The white cockroach reminded me of an albino cockroach, if there could be one. It also reminded me of Pieter Hugo‘s Looking Aside series dedicated to albinism, photographing Africans in …”a frank and unflinching portrait of people who are often social outsiders”.

While it may be difficult to call bluff to this elaborate setup, perfect plinths, and beautifully taken photographs, The subtle inconsistencies, puns will slowly reveal themselves as one digs deeper into the wall text, visuals, and catalogue. If a Tree Falls in the Forest challenges our perceptions of photography, of art and our understanding of nature.  Like film magic, these photographs of endearing portraits of animals, enthrall us, mirror us like Peter Jackson’s King Kong (2005) introduced giant giant gorrillas, and giant insects to the big screen as perhaps metaphors of the perils of nature, and man’s deception.

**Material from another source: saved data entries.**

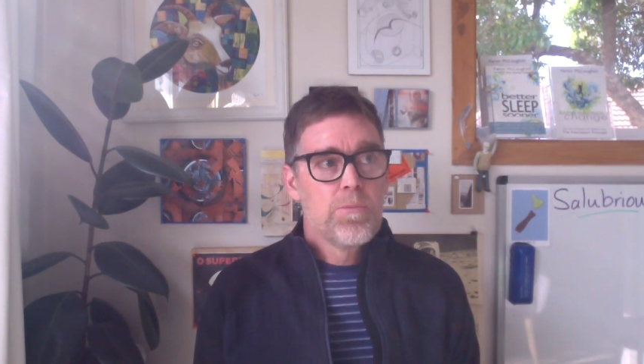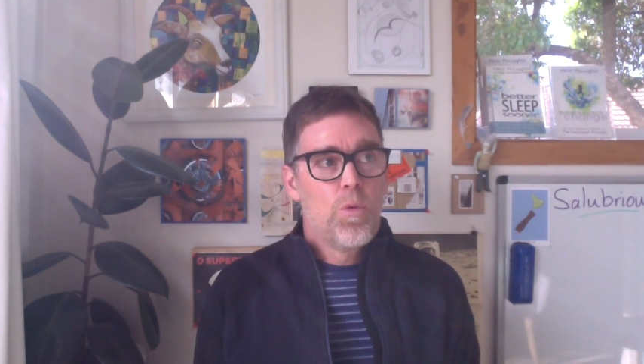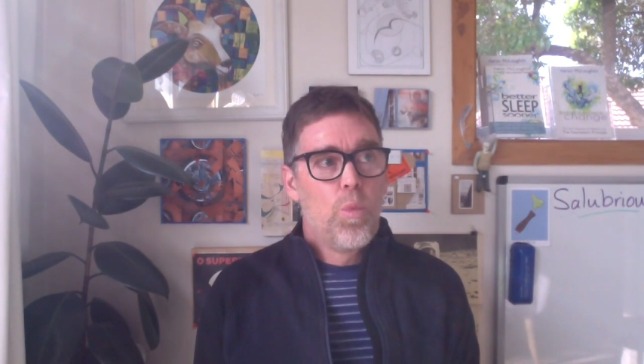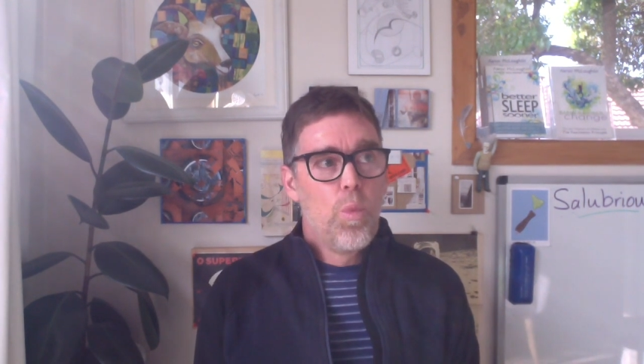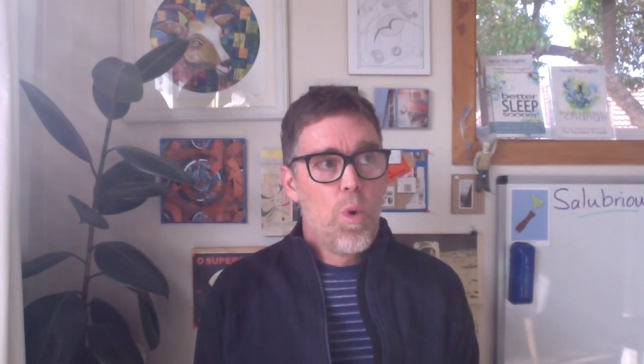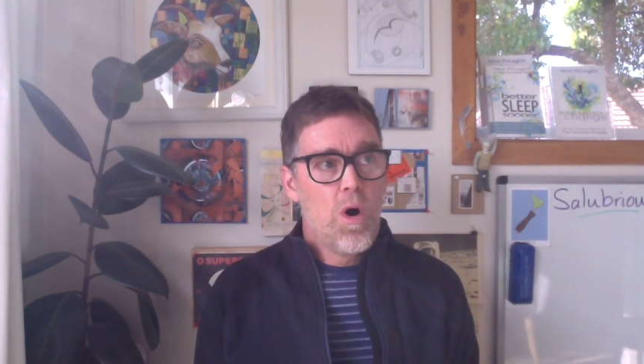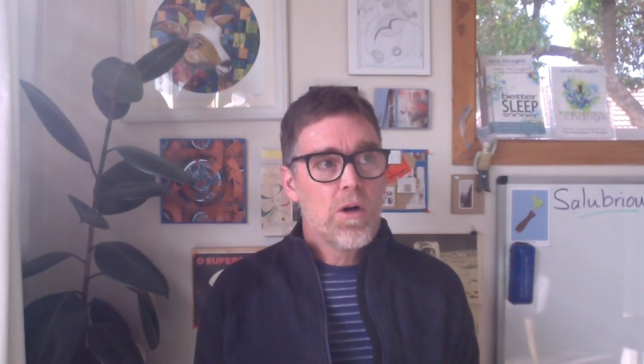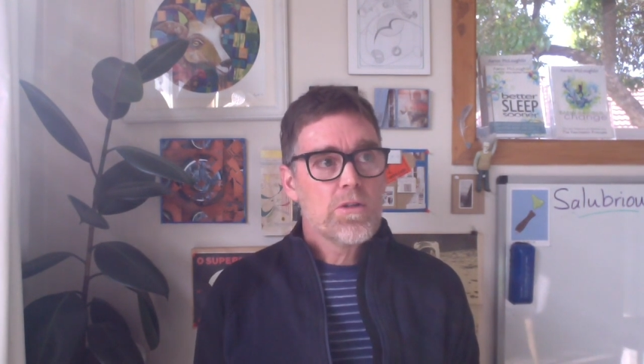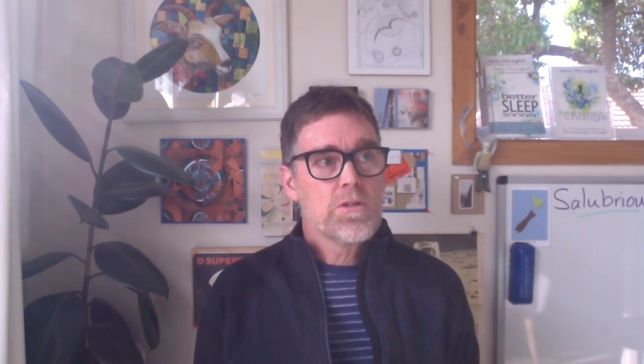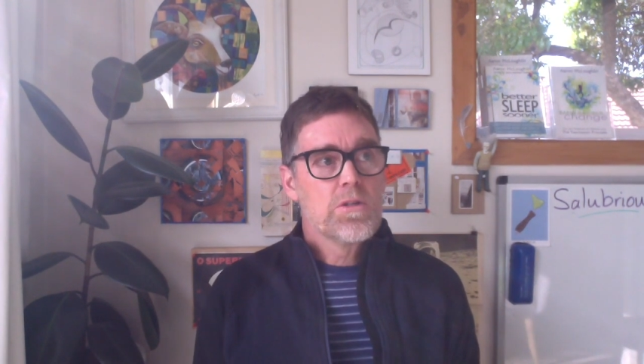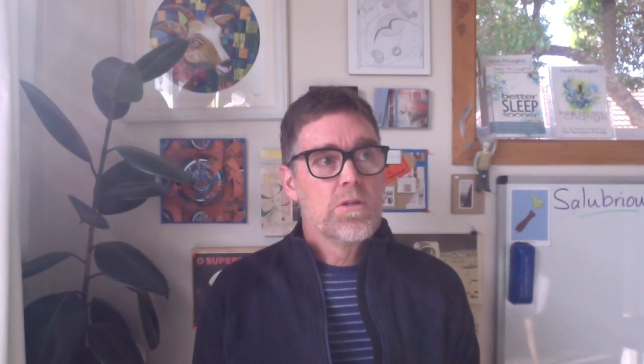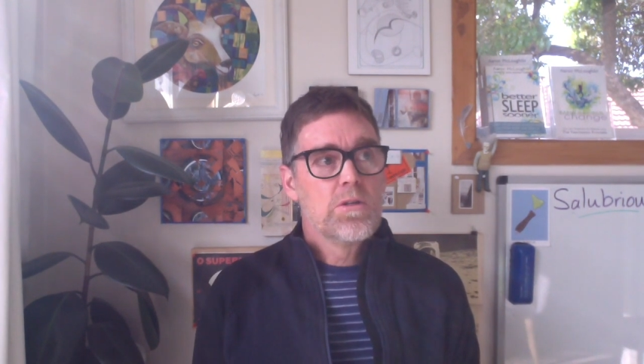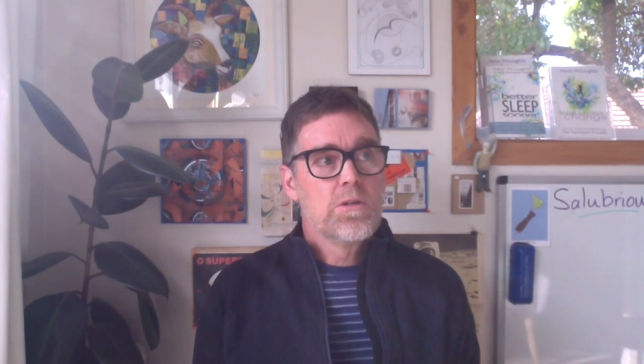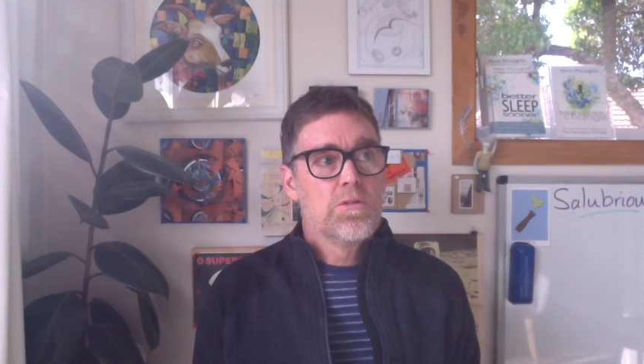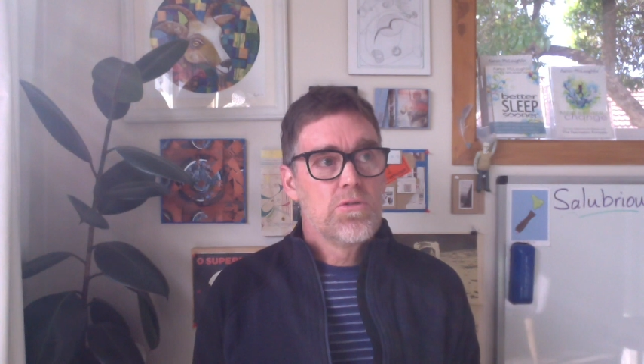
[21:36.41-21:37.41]
what
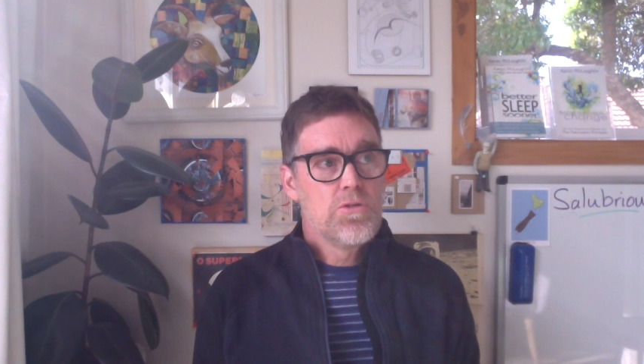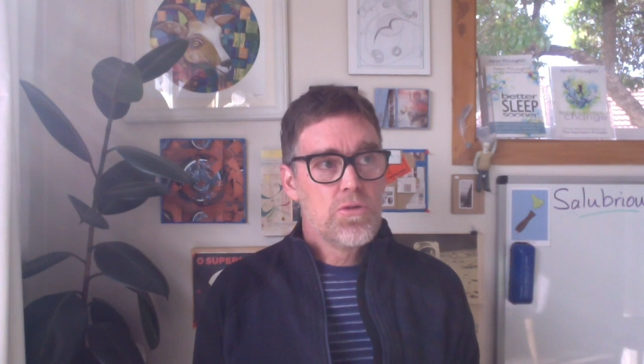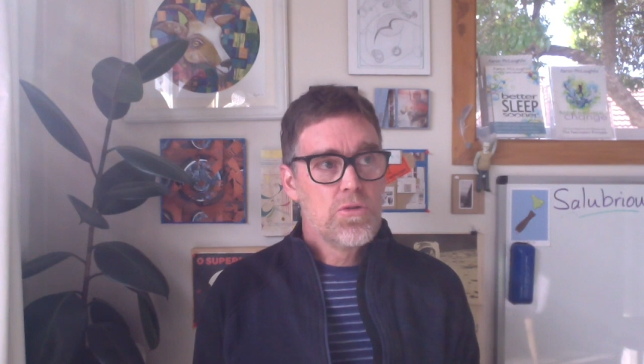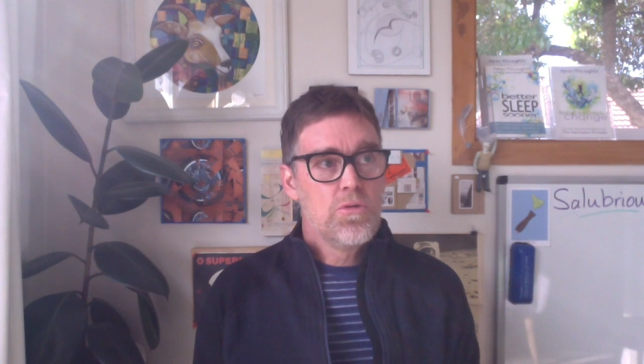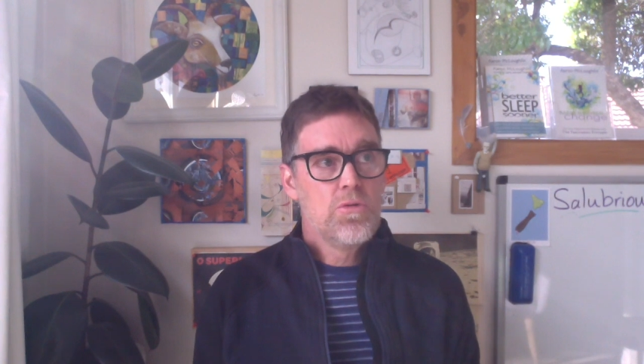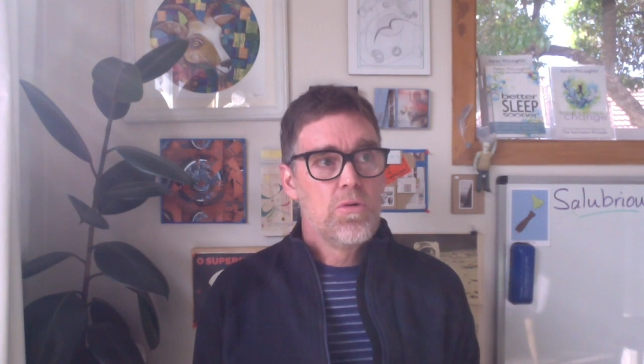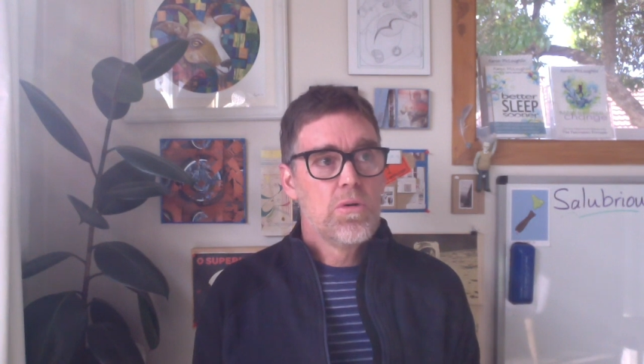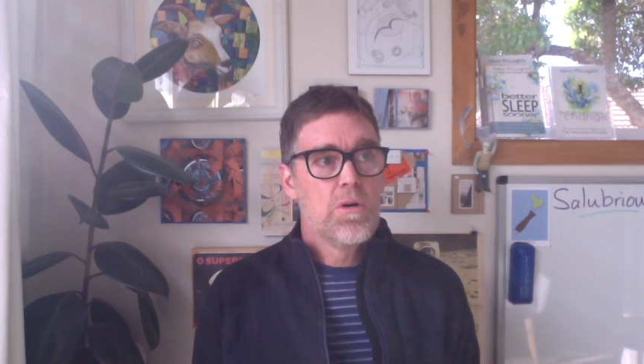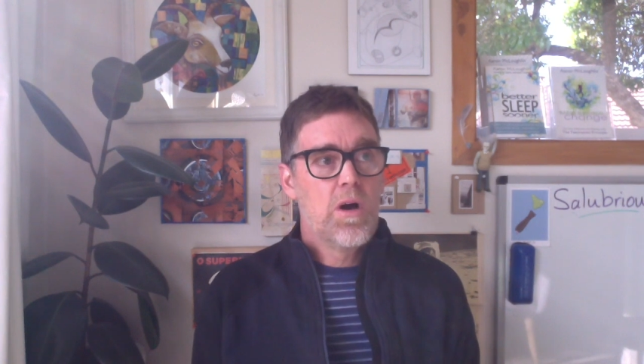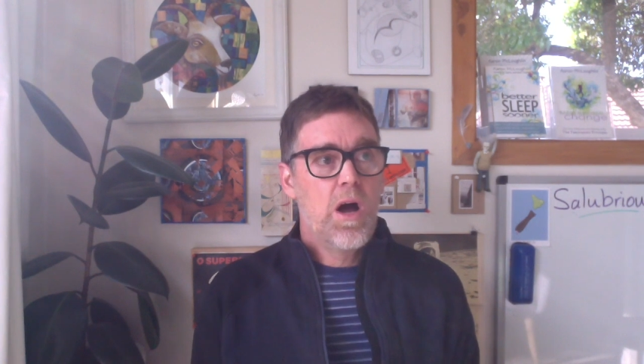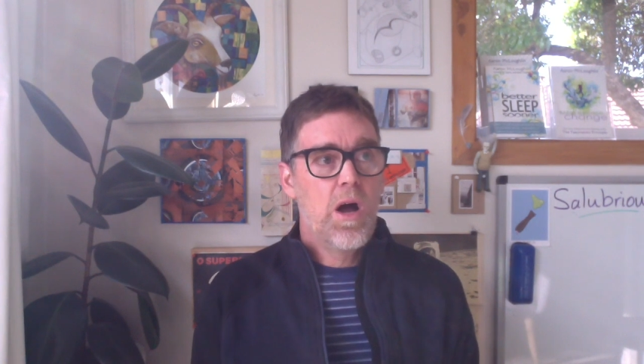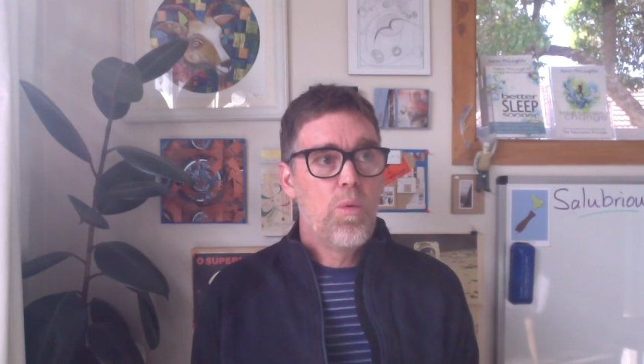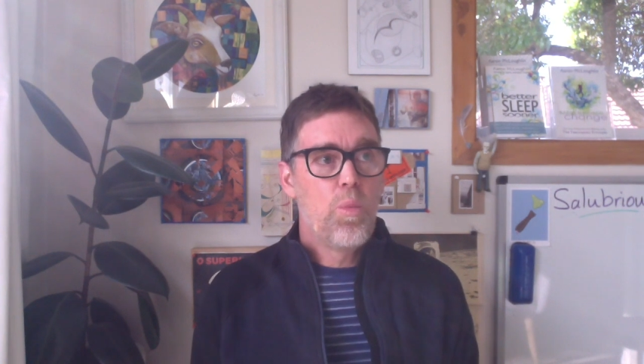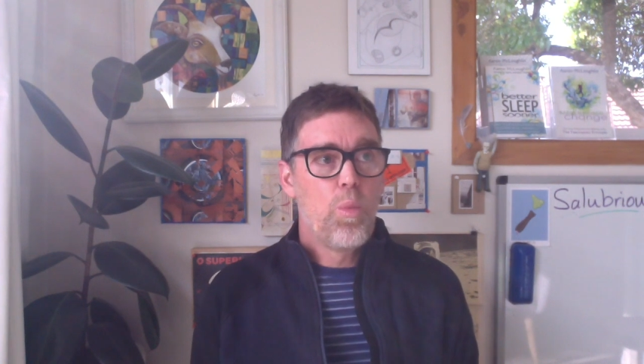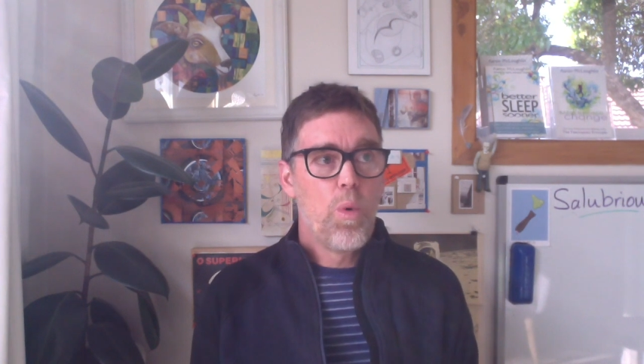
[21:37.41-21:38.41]
do
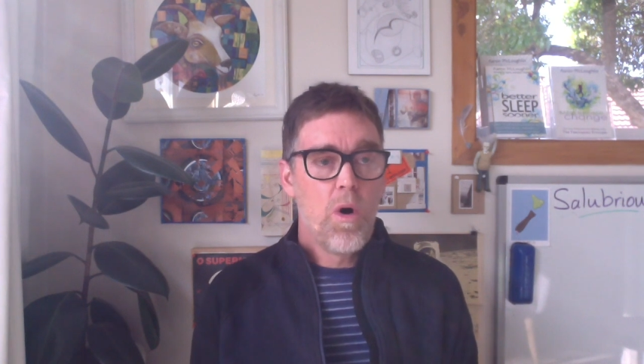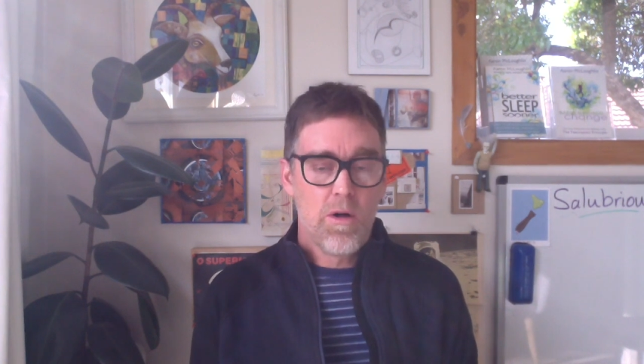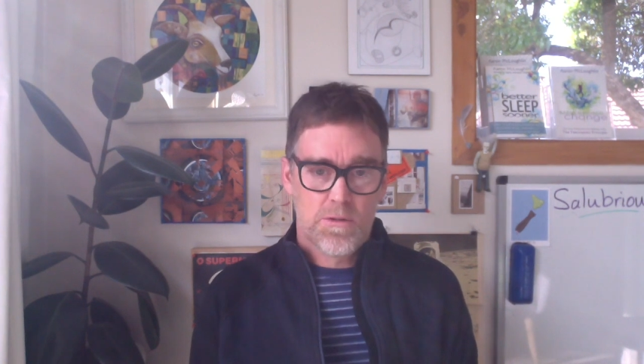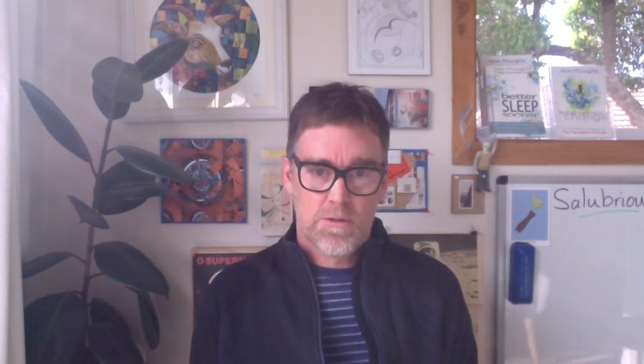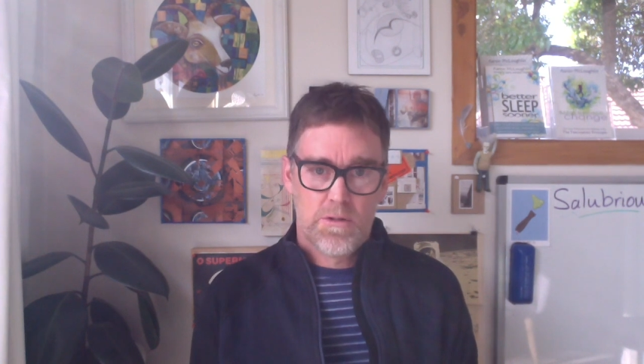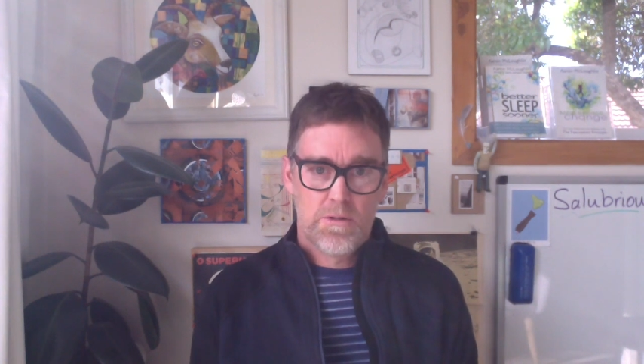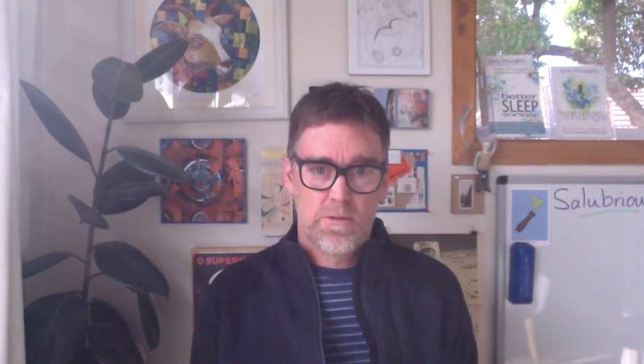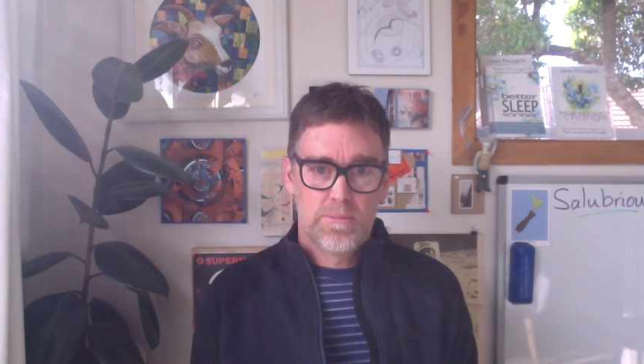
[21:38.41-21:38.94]
I want?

Perhaps the ultimate causal answer to the exhibition title would be the lead actress in King Kong, Ann Darrow’s response in a particular scene:

No! I said no! That’s all there is. There isn’t anymore. 

We will hear what we want to hear about nature conservation, and see what we would like to see. Only that the artist has skillfully pulled a subterfuge, questioning the validity of photography and more, enticing us to be our own naturalist to uncover the unsettling puzzle in this exhibition.